GitHub COO Kyle Daigle Why AI Coding Needs a Platform

The way the software is built may not be the same. Advances in large-scale linguistic models have made it known to AI researcher Andrej Karpathy which is spoken of to last year as “vibe coding,” or using natural language to generate code. In accordance with Inferyamore than 25 million apps were built with vibe code tools as of 2026.
Today, Microsoft’s Github Copilot, Claude Code, OpenAI Codex and Cursor are among the most widely used AI coding tools. According to the intelligence provider It passesGitHub Copilot is used by 40 percent of large companies, but is the primary tool for only 17 percent of developers. Claude Code leads the main tools share with 28 percent, followed by Cursor with 24 percent, GitHub Copilot with 17 percent, and OpenAI Codex with 11 percent.
While competitors like Anthropic focus on building powerful coding assistants, GitHub positions itself as an ecosystem. It provides a centralized, cloud-based platform where developers can work directly in their integrated development environments (IDEs) with real-time code suggestions. It also provides access to many parameter models, including Claude Code and Codex, alongside open-source low-weight models.

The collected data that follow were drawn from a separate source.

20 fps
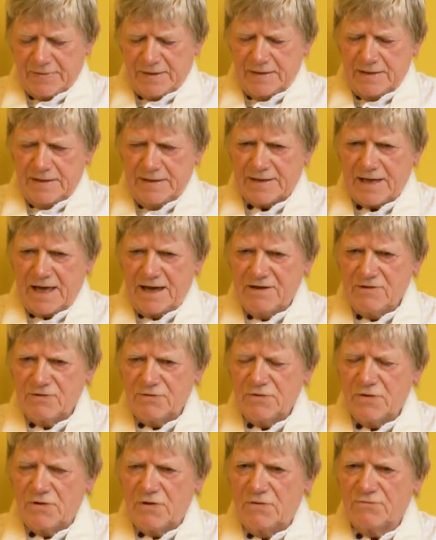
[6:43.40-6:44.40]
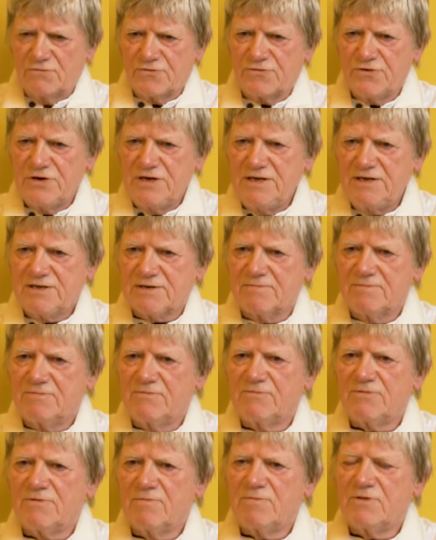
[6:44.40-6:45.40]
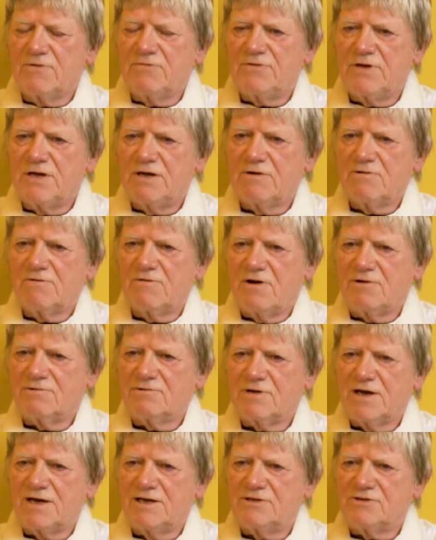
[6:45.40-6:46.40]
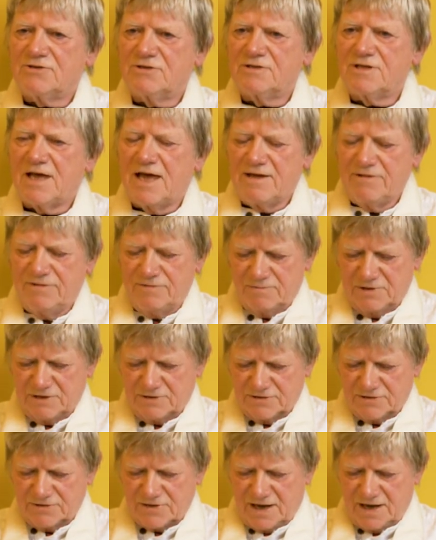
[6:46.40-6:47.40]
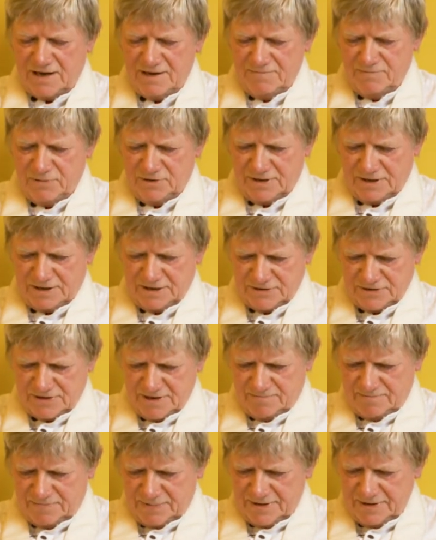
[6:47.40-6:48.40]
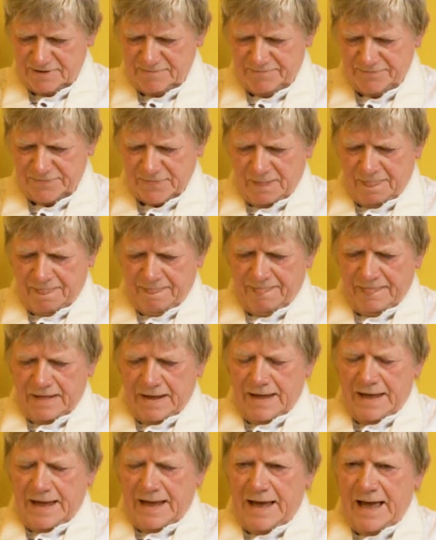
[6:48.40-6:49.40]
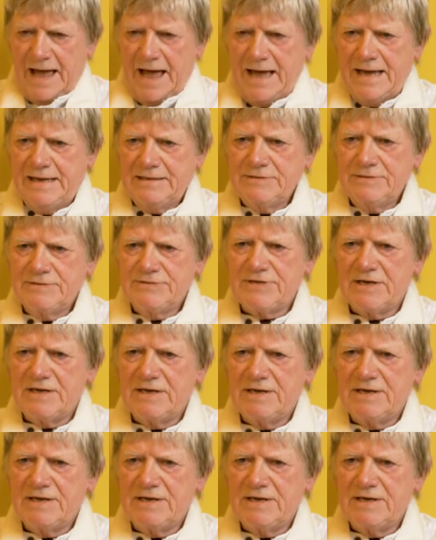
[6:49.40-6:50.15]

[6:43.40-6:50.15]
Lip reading: He gained freedom from the fear of old age and death, we could say, putting it simply. And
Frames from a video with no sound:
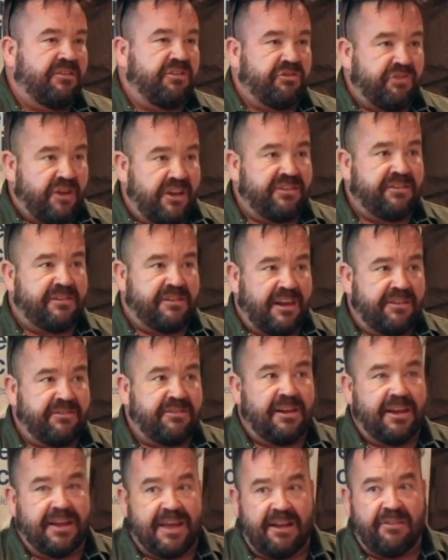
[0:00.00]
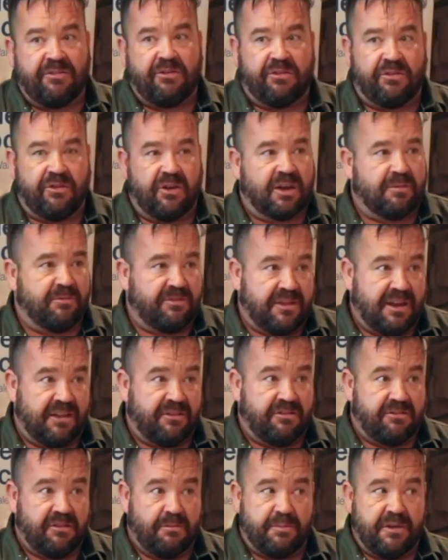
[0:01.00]
stress tested against the
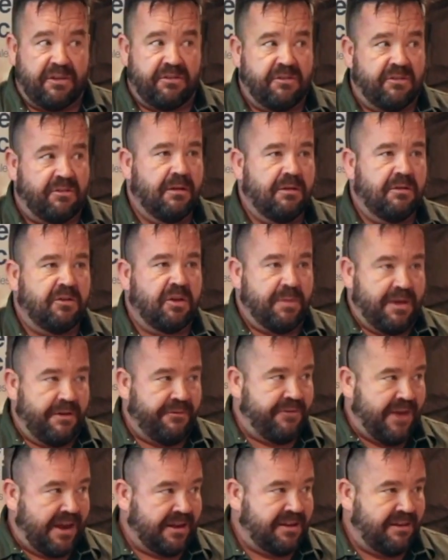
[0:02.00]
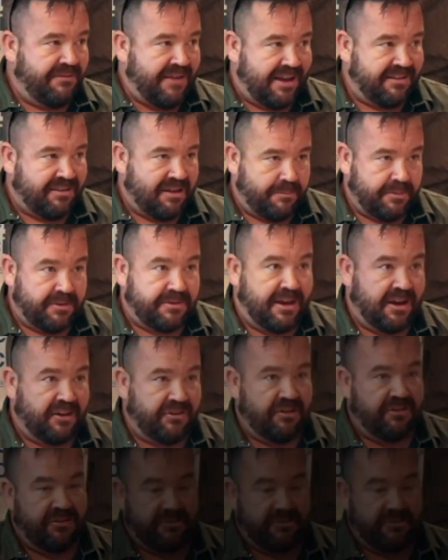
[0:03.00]
circumstances of your business to be effective asset protection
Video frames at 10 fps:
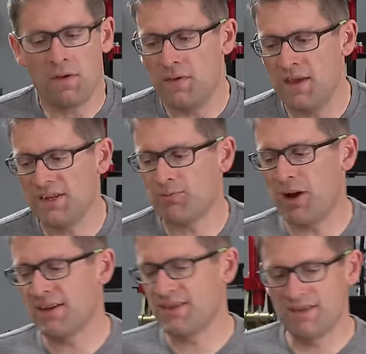these
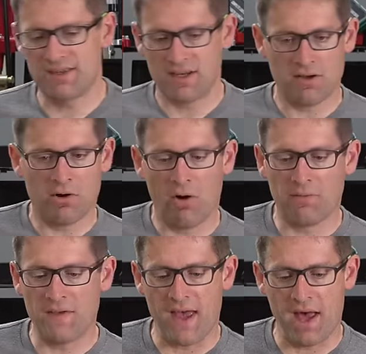presses,
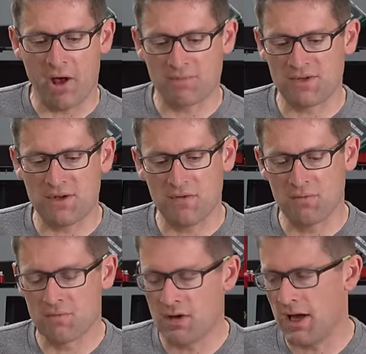hopefully that helps you
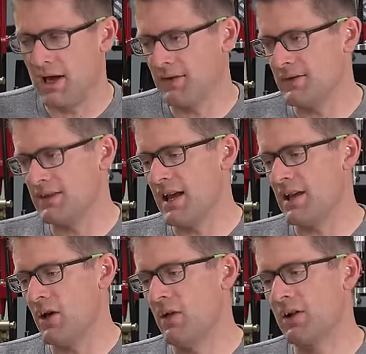uh, to take
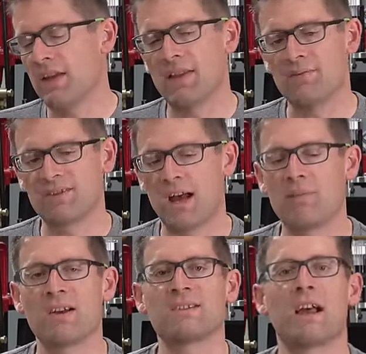a look at them side
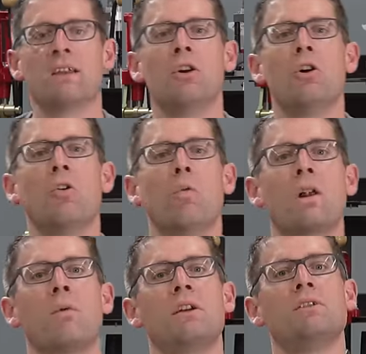by side. What
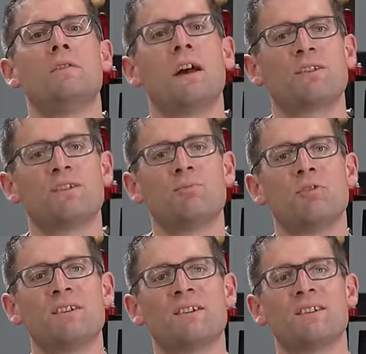I want to do next is
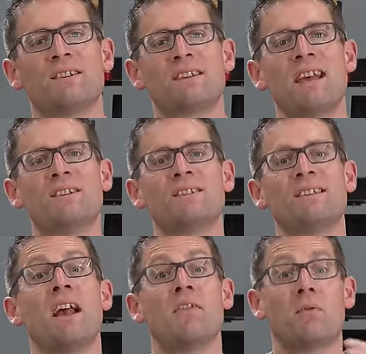put these on the scales to
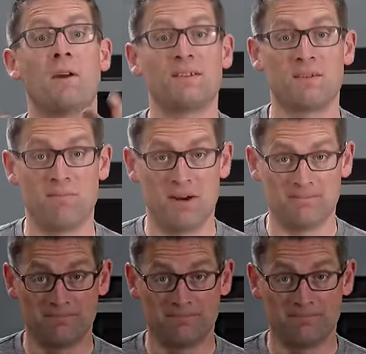see how their weights compare.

This platform-based approach has become a key differentiator, as building applications involves much more than writing code. “It’s not just generating code. It’s about creating software, and that requires you to do more than just code part of it,” Kyle Daigle, GitHub’s chief operating officer and chief marketing officer (CMO) for developers at Microsoft, told the Observer.
A 13-year GitHub veteran—dating back to before Microsoft’s 2018 acquisition—Daigle helped bring Copilot to market in preview in June 2021. He now leads developer-first strategy across GitHub and the broader Microsoft ecosystem, including product launch, marketing and developer relations.

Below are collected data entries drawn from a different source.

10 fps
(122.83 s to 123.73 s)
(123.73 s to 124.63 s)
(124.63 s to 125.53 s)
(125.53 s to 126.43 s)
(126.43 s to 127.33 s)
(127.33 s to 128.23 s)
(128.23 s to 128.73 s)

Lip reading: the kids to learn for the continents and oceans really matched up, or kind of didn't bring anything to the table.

Copilot gives developers and businesses “the advantage of not being locked into one model family or needing to change the interface you’re using,” Daigle said, pointing out. “default mode” as a separator. This factor defines the purpose of the work, estimates the complexity and chooses the most economical model to complete the work.
AI coding costs
Cost has become a key factor in AI coding, with a range of industry shocks emerging from high token usage. Most notably, Uber it reportedly spent its AI budget in just four months. Accordingly, Axios shared the story of an anonymous AI consultant who said their company lost half a billion dollars after failing to impose usage restrictions on Claude Code licenses for employees.
Across the industry, retailers love it GitHub again Anthropic they have tried for payment changes. GitHub, for example, has moved from request-based billing to usage-based billing. Under the former, each interaction counted as one premium claim unit; under the latter, the cost varies based on the model used and the number of tokens used.
Usage-based payment has drawn criticism from some developers for driving up costs. “Continued criticism of GitHub’s usage-based pricing and reliability underscores the broader problem of an infrastructure that hasn’t kept up with the speed of AI coding,” Martin Reynolds, CTO of software delivery platform Harness, whose role includes working with customers to develop a product roadmap, told the Observer by email.
From this perspective, the industry as a whole not only needs to provide access to powerful coding tools, but needs to do so at scale in an economical way. Initiatives like the Copilot model harness and multiple model options can help control costs, but there is still more to do to support builders in the future.